** Material for this task follows **
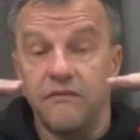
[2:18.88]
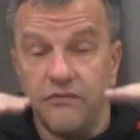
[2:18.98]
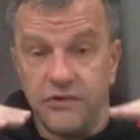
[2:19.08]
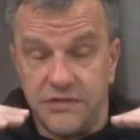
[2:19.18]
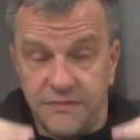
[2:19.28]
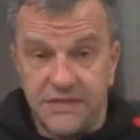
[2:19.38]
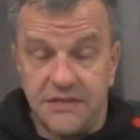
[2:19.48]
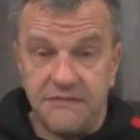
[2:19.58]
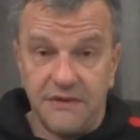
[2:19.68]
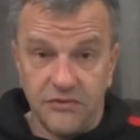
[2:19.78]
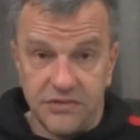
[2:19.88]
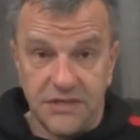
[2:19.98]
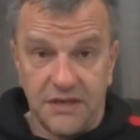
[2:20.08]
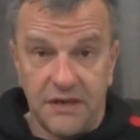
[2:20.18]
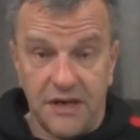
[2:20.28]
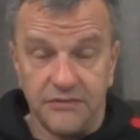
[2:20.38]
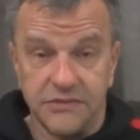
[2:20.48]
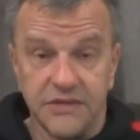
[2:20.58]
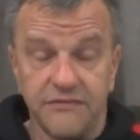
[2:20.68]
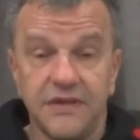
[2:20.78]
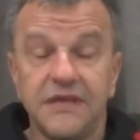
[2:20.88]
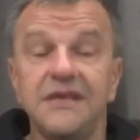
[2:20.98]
80-90 градусов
** End of Material for this task **
In the answer, the entries must appear exactly as above, without the images.

**Output below**
[2:18.88]
[2:18.98]
[2:19.08]
[2:19.18]
[2:19.28]
[2:19.38]
[2:19.48]
[2:19.58]
[2:19.68]
[2:19.78]
[2:19.88]
[2:19.98]
[2:20.08]
[2:20.18]
[2:20.28]
[2:20.38]
[2:20.48]
[2:20.58]
[2:20.68]
[2:20.78]
[2:20.88]
[2:20.98]
80-90 градусов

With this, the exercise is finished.